COMPUTATIONAL PHYSICS

Assignment 1

due Wednesday, January 22, 1997

1. Introduction to Fortran

Write, compile and run a Fortran program that reads in pairs (possibly more than one) of real numbers from a file, subtracts them, and writes an ``informative'' output to another file. Do this both in single and in double precision. Find out what happens when you give as input a number of significant figures that exceeds the capacity of the precision. Find out what happens when the two input numbers are almost equal, and comment.

2. Introduction to Mathematica

Mathematica is particularly useful for operations such as differentiation and series expansion of simple functions, fitting to polynomials, plotting functions of one and two variables, and solving simple sets of equations analytically or numerically.
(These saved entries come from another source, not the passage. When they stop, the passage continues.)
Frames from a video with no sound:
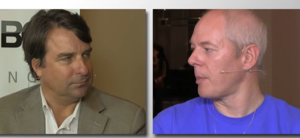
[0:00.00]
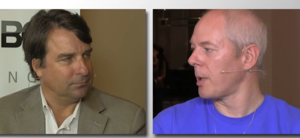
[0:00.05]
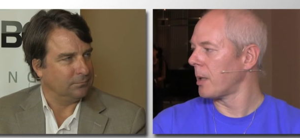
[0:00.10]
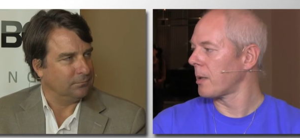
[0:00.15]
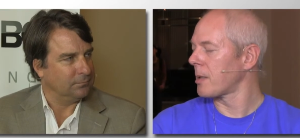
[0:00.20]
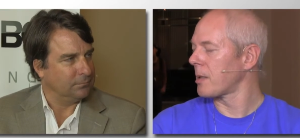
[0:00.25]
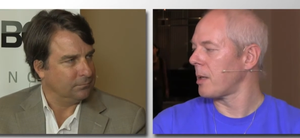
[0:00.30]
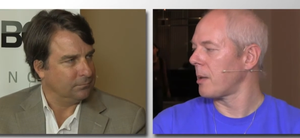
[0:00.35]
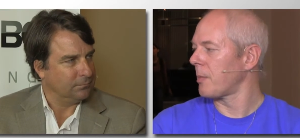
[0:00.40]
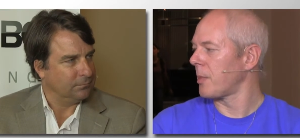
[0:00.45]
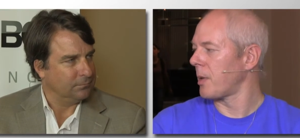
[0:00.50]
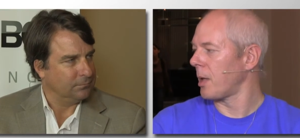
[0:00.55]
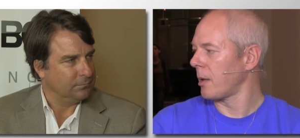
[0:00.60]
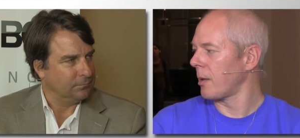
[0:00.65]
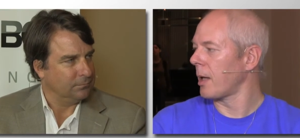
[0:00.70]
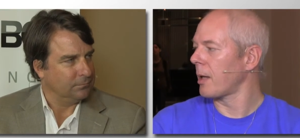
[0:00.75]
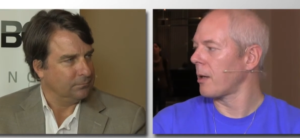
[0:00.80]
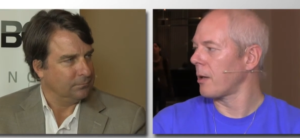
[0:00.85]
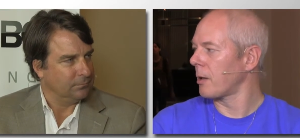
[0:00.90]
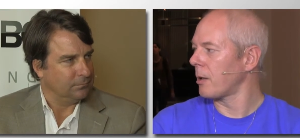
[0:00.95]
Speaker 1: to build
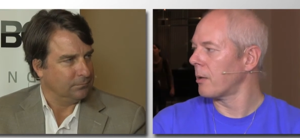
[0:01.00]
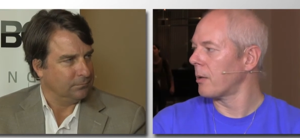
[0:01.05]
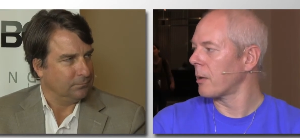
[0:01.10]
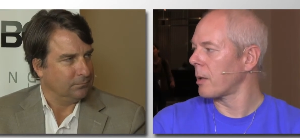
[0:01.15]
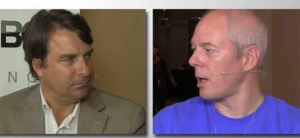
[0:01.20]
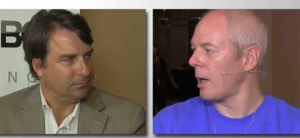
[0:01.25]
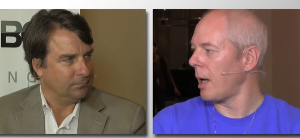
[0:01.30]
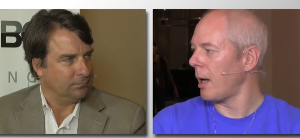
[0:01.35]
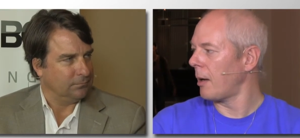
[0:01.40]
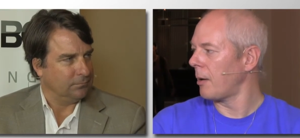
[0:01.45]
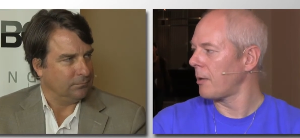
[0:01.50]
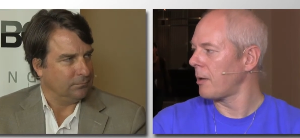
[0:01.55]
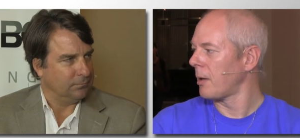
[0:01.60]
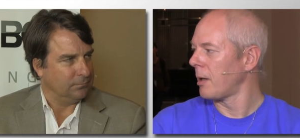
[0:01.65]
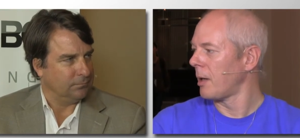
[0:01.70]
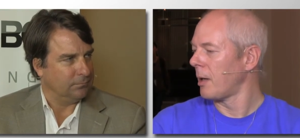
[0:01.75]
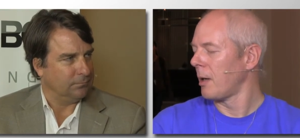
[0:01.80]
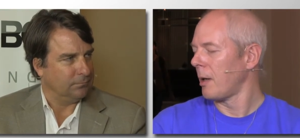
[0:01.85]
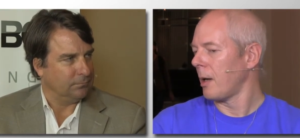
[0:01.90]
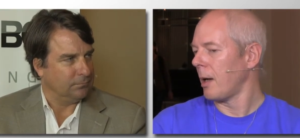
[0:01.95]
something they can call cloud,
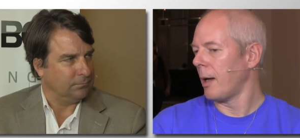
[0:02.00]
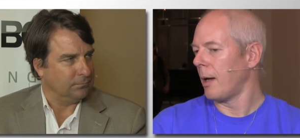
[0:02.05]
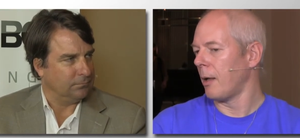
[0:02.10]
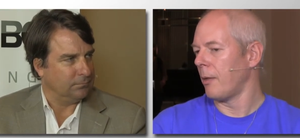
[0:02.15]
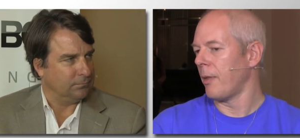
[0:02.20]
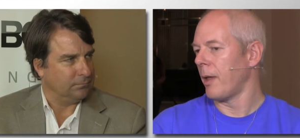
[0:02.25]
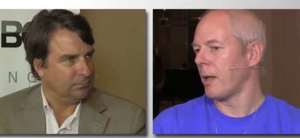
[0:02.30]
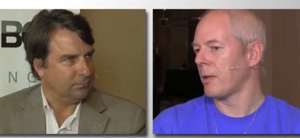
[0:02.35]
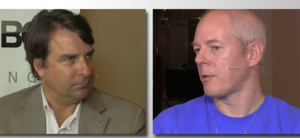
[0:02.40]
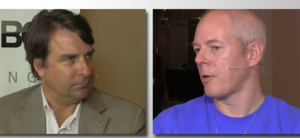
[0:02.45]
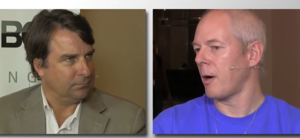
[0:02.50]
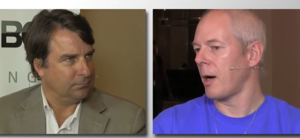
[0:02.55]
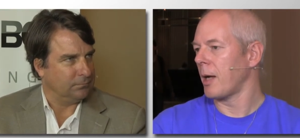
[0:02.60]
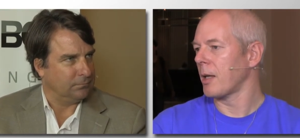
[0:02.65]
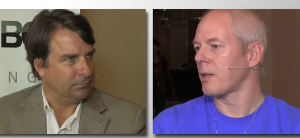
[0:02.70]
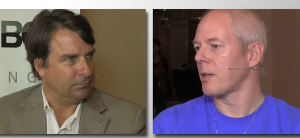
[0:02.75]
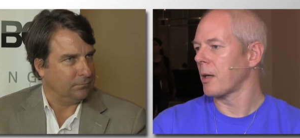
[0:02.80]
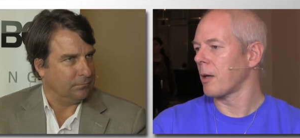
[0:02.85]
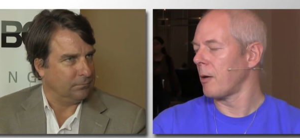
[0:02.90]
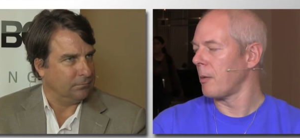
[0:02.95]
and they're
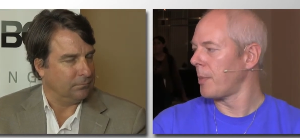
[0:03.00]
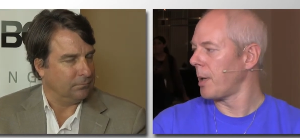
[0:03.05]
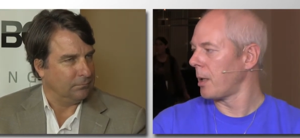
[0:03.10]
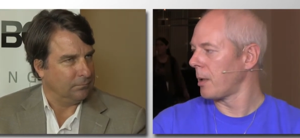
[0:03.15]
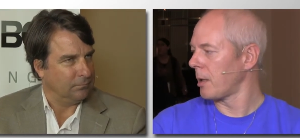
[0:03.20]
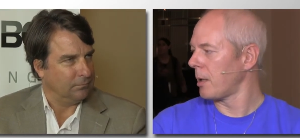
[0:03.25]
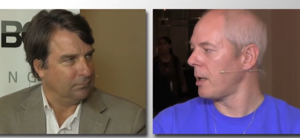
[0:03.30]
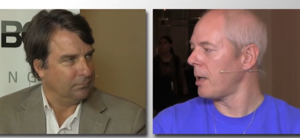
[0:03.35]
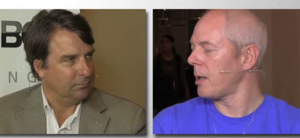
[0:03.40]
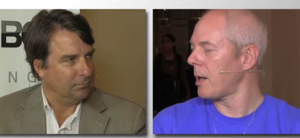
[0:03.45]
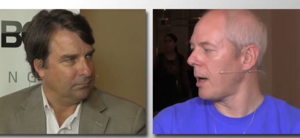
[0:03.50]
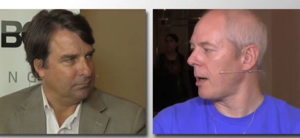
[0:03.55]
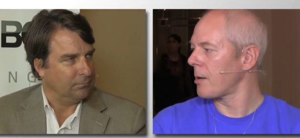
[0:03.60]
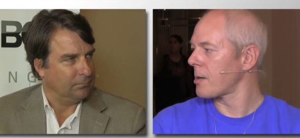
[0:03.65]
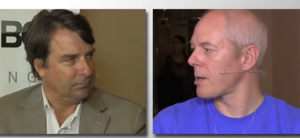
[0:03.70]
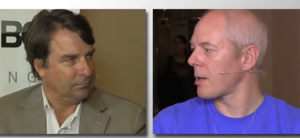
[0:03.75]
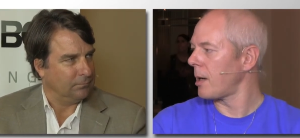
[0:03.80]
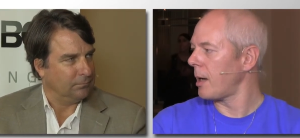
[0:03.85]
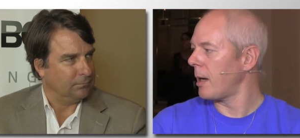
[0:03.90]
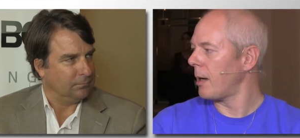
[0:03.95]
trying to go build an
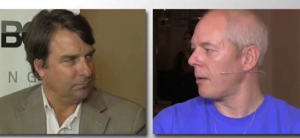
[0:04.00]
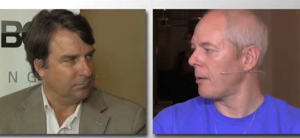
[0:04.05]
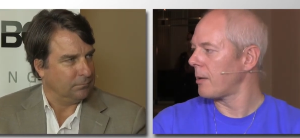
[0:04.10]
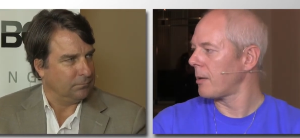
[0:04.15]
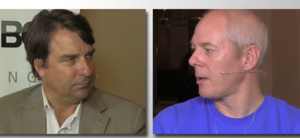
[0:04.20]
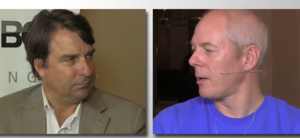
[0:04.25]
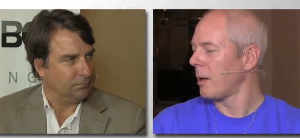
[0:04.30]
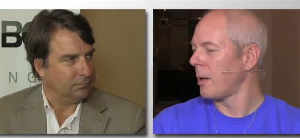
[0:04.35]
in-house cloud.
Create a Mathematica notebook which does the following:
  1. define f(x) = 1 - 2 x^2 + 3 x^4 + 4 x^6 (note: you can choose to do this either as an algebraic expression f = 1 - 2 x^2 + 3 x^4 + 4 x^6 or a function definition f[x_]:=1 - 2 x^2 + 3 x^4 + 4 x^6);
  2. evaluate f(x) at x=0, x=1 and x=2;
  3. plot f(x) from x=-1 to x=1;
  4. find the extremum points of f(x) and minimum value of f;
  5. fit a + b x^2 + c x^4 + d x^6 to the following set of points, (0.2,0.93), (0.3,0.85), (0.4,0.77), (0.5,0.75), (0.6,0.86), (0.7,1.2), (0.8,2.0) and plot the fit and the points together for comparison;
  6. compute the first few terms in the Taylor series of V(r) = ((1-e^(-2(r-0.5))^2-1) around r=0.5, and plot the function and the approximation given by the first two, three and four terms together for comparison (note: this is called the Morse potential and is a useful analytical approximation to the potential of a diatomic molecule).

3. Determining machine epsilon

Working on mercury, write a fortran program which estimates machine epsilon (in single precision) by finding the smallest number which, when added to 1, gives a result different from 1. Rerun the program in double precision and compare the answers. Enclose a printout of the program with appropriate comments.